The plan was simple. Terrifying, but simple. They would use their climbing gear to get to the roof of the building they were parked beside, and then traverse from rooftop to rooftop until they were above the pharmacy. A vertical flanking maneuver.
They exited the Badger one by one, stepping not onto the street, but directly onto the crumpled hood of a wrecked car, then a dumpster, using the urban debris as stepping stones to reach the fire escape of the nearest building. The climb was easy for Leo and Maria. Sarah, her face grim with determination, followed without complaint, her fear overshadowed by her focus on the mission.
They reached the rooftop. The view gave them a clearer picture. The street below was a patchwork of normal asphalt and the Street-Maw's camouflaged hide. It was almost impossible to tell the difference. They could see the Vultures' truck, half-submerged in a now-hardened section of the Maw's body, the metal of the vehicle pitted and dissolved.
"Okay," Maria said, sizing up the gap between the first and second buildings. "It's a twelve-foot jump. I can make it. Leo, you can probably make it. Sarah..."
"I'm not an acrobat," Sarah finished for her, looking at the gap with worried eyes.
Leo was already shaking his head. "We're not jumping." He opened his pack and pulled out the gear he had requisitioned, a tool that had been sitting in the back of a maintenance locker, unused for months. A pneumatic line-launcher.
It was a bulky, rifle-shaped device designed to fire a grappling hook with a thin but strong nylon line up the side of a building for emergency access. It was powered by a compressed air cartridge.
He aimed at the solid-looking chimney on the next rooftop and fired. With a loud THWUMP, the grapple shot across the gap and hooked securely around the brickwork. He pulled the line taut and secured it. He had created another zipline, a crude but effective bridge.
"The Custodians do not jump," Leo said with a faint smile. "We create safer working conditions."
They moved from roof to roof, a slow, methodical progression. Leo would fire the line, Maria would test its anchor, and they would slide across, thirty feet above the dormant, hungry street. They were a well-oiled machine.
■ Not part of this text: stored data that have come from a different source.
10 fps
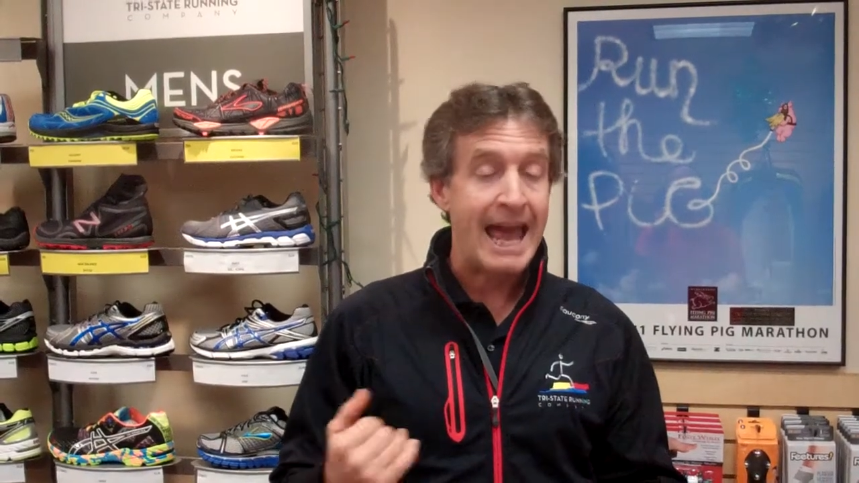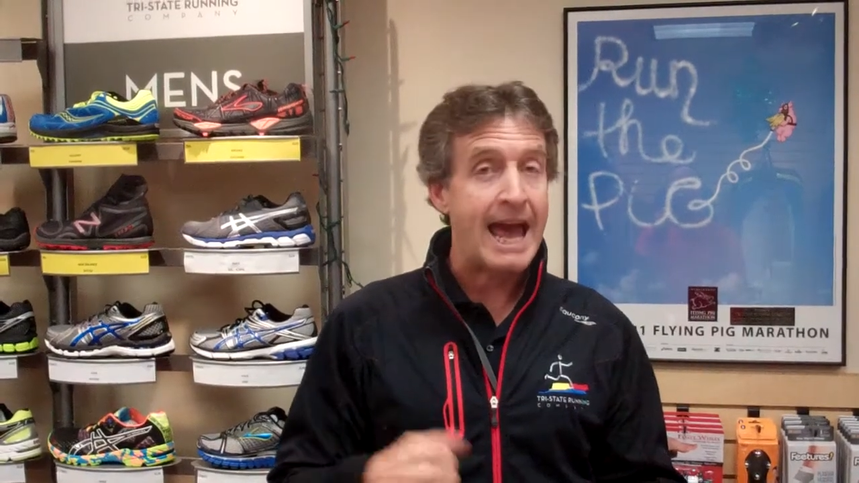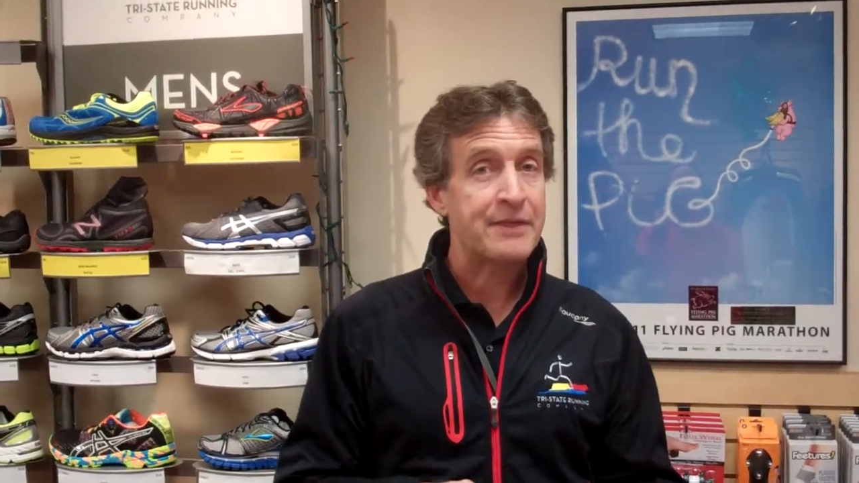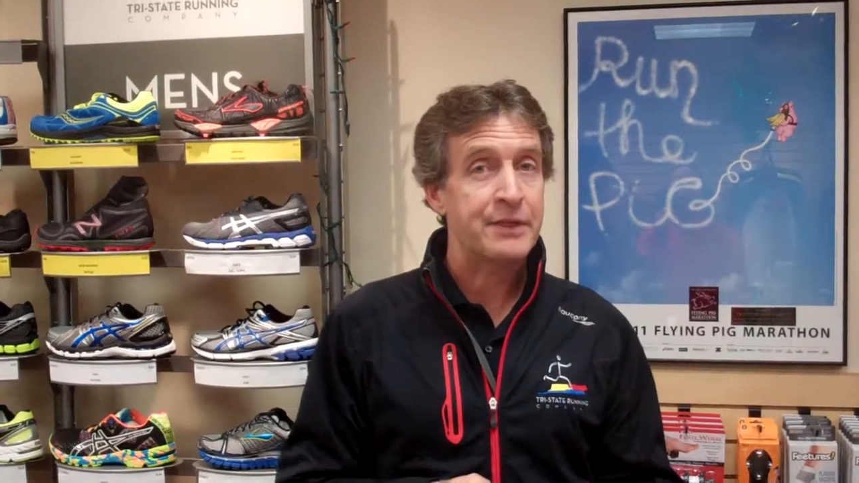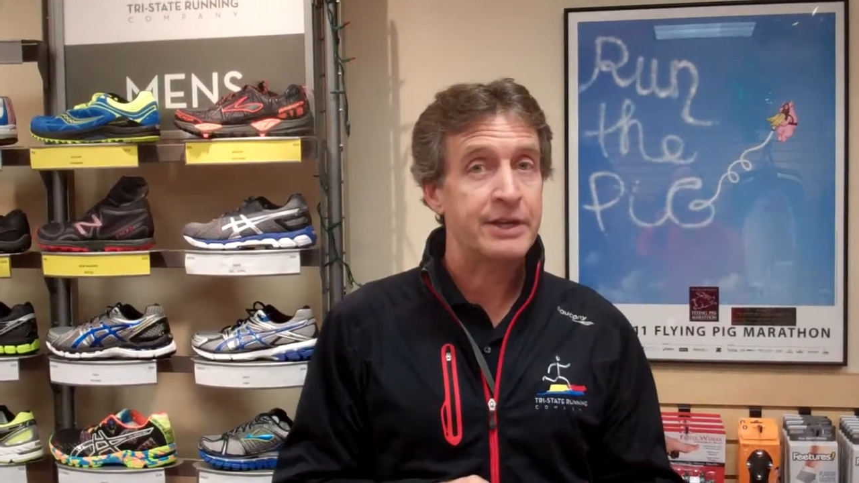
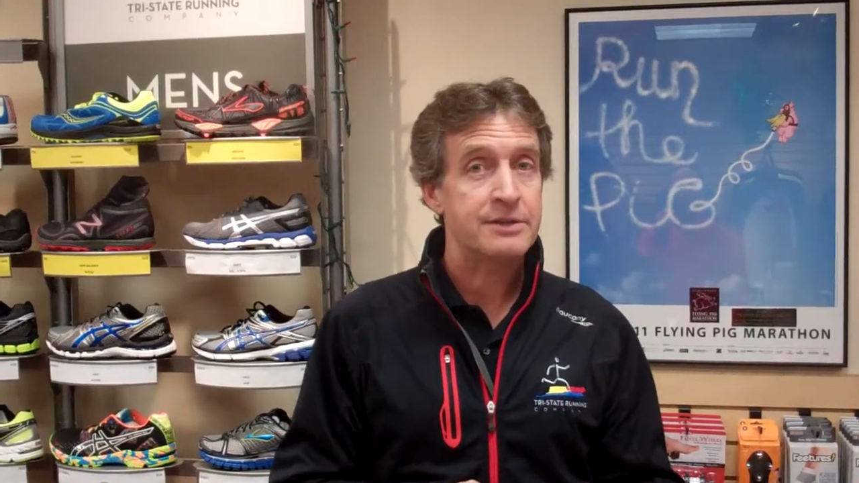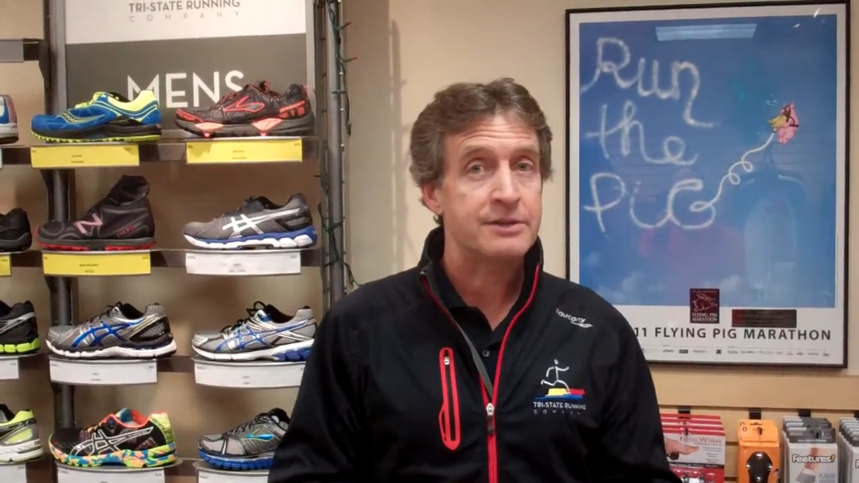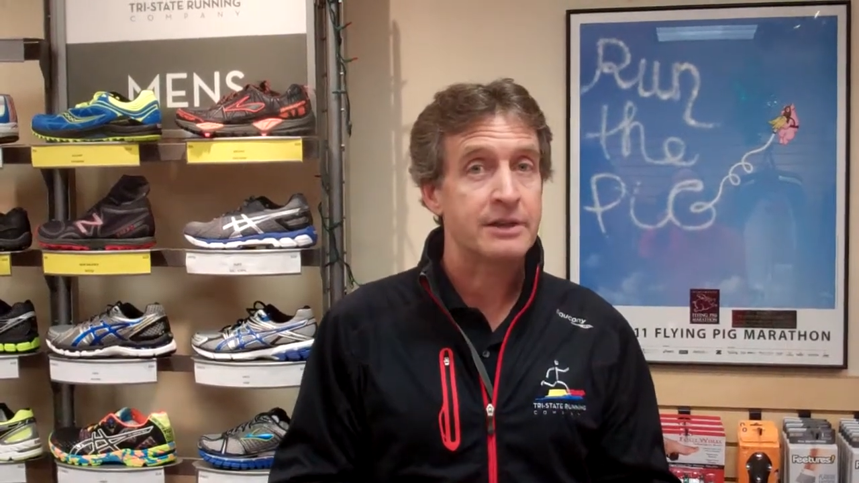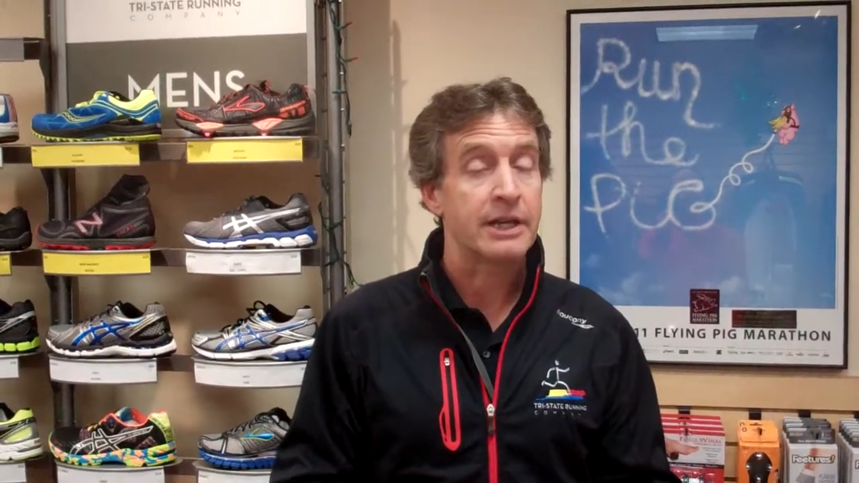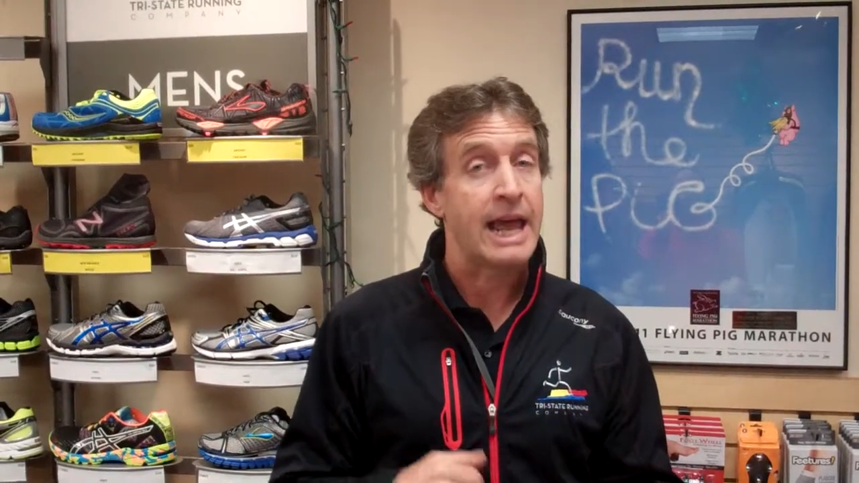
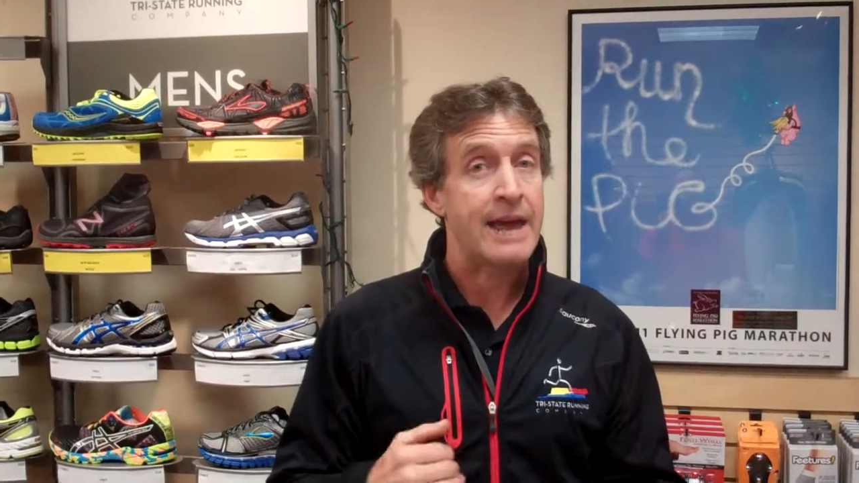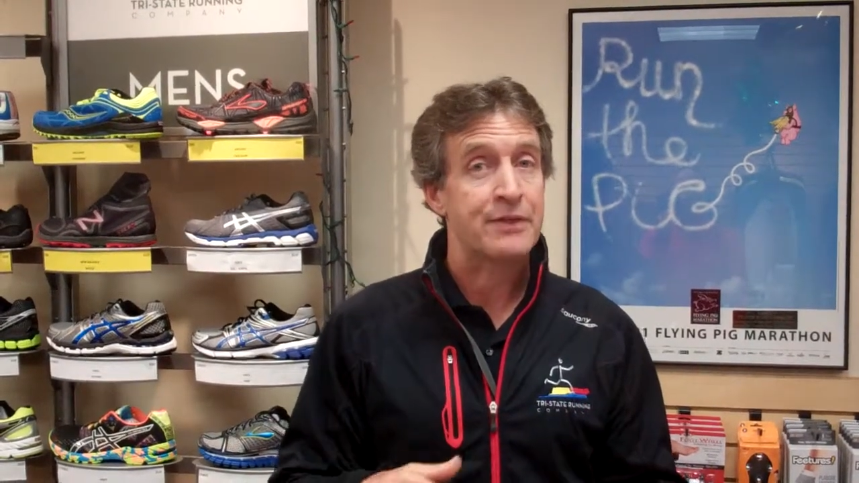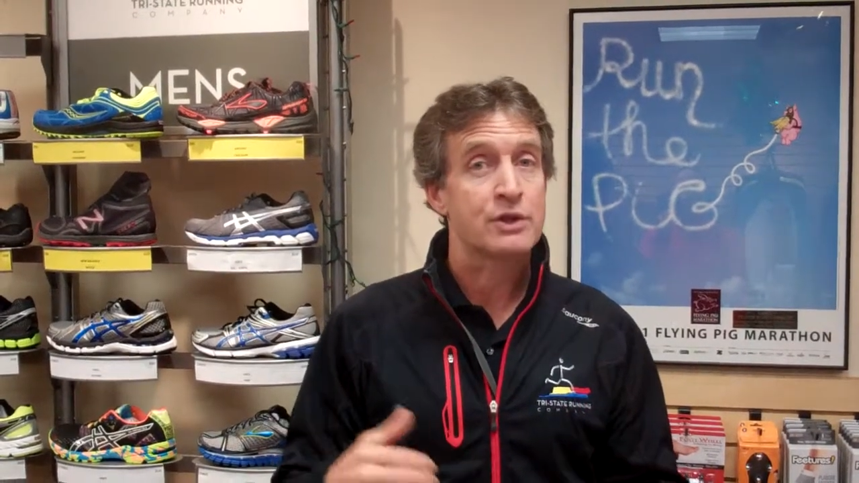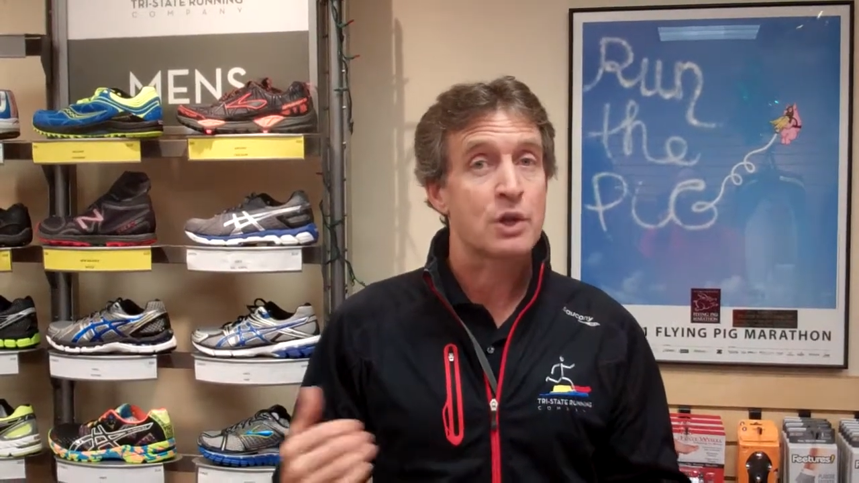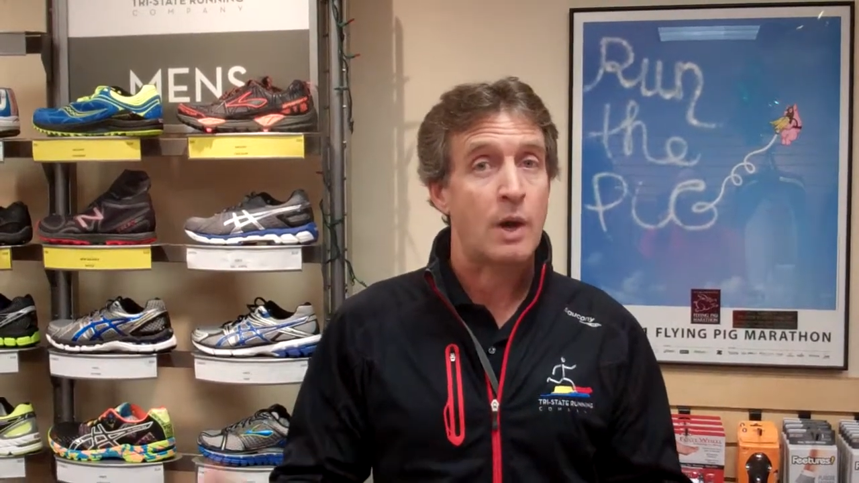Athens in
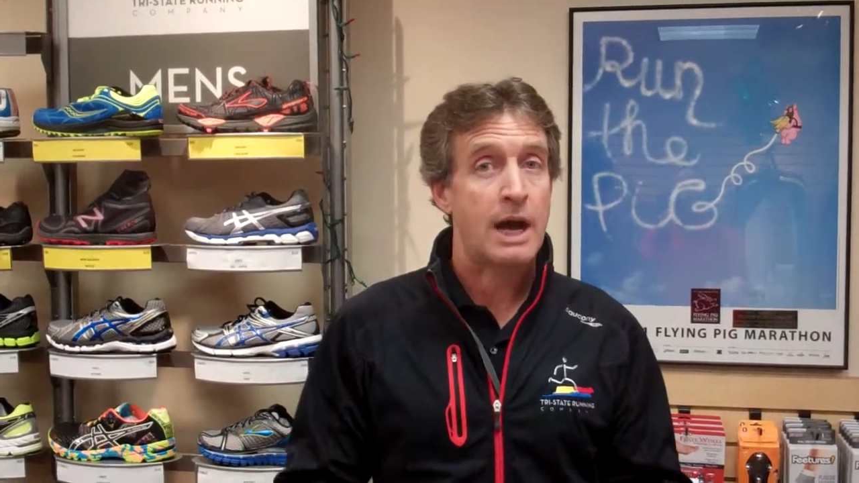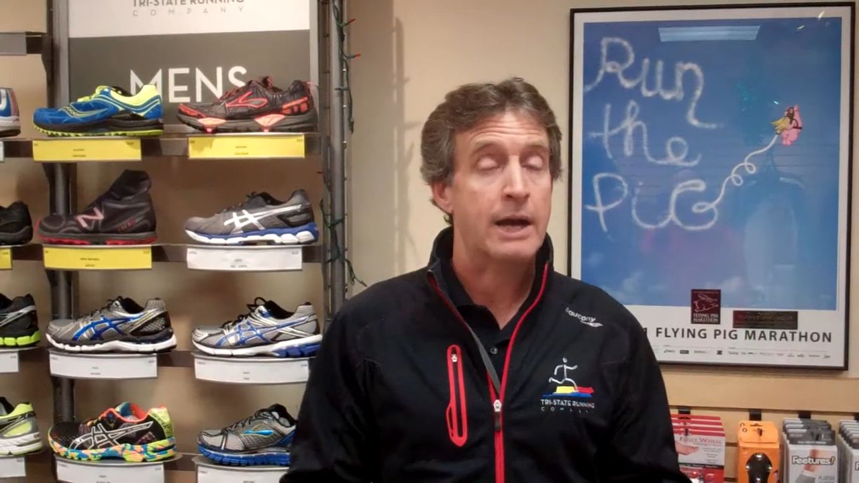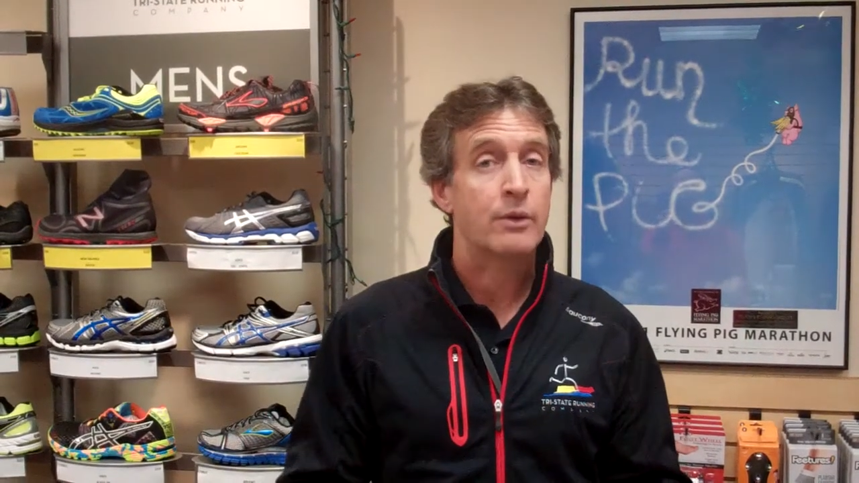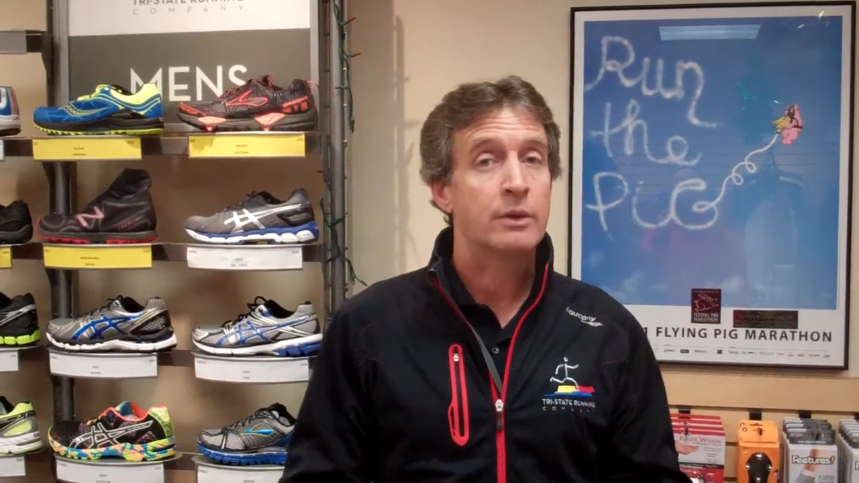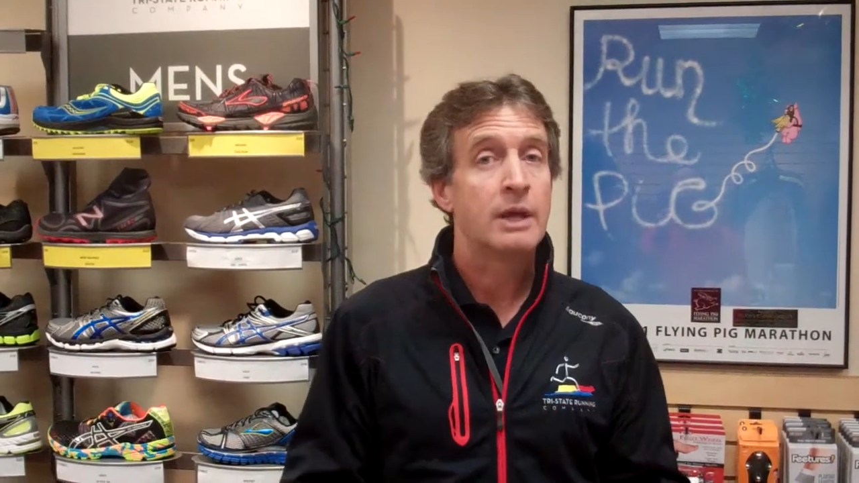Athens,
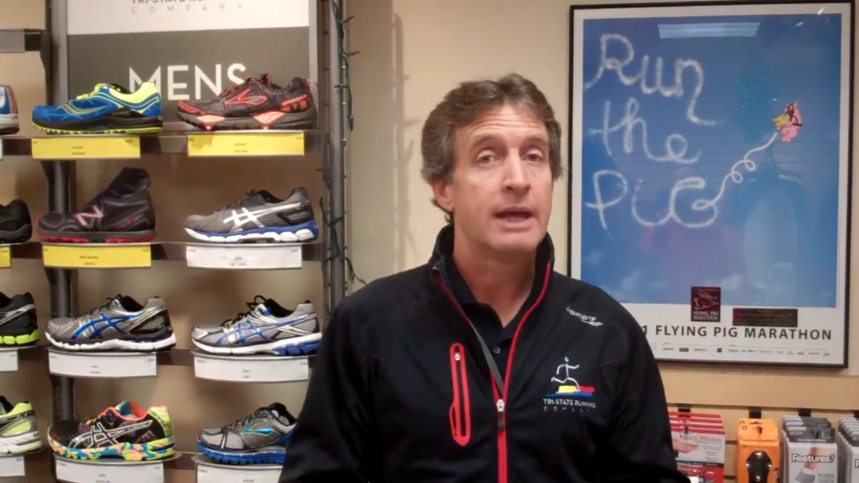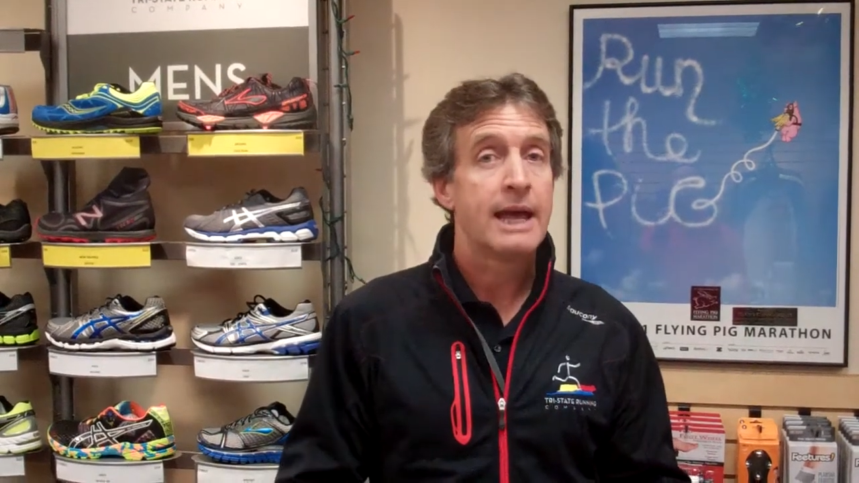Ohio,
They finally reached the roof of the Med-Stop Pharmacy. Below them, through a series of skylights, they could see the pristine, untouched interior. And in the center of the main floor, they saw the prize: a large, insulated palette of medical supplies, clearly marked with the logo of the CDC.
But they weren't alone.
Scuttling between the aisles, almost invisible against the white linoleum floor, were small, pale white creatures. They were about the size of a cat, with long, insect-like legs and a single, oversized eye on a stalk. They moved with silent, jerky motions, seeming to patrol the cache of medicine.
[Lvl 6 Sterile Sentinel]
[Traits: Aseptic Field, Bio-Leech, Swarm Tactics. Attracted to and defensive of pure, uncontaminated materials.]
"What now?" Sarah whispered, looking down at the creatures. "They'll swarm us the second we drop in."
The Sentinels weren't a difficult enemy, but they were a complicated one. Their Aseptic Field made them resistant to contaminants and poisons. And their Bio-Leech ability meant any physical wound they inflicted would drain a victim's health at an alarming rate.
Leo looked at the pristine cache of medicine. He looked at the creatures guarding it. A thought struck him. They were guarding something pure because they were drawn to purity. They were, in their own twisted way, janitors. And how do you deal with a rival cleaning crew?
You create a bigger mess somewhere else.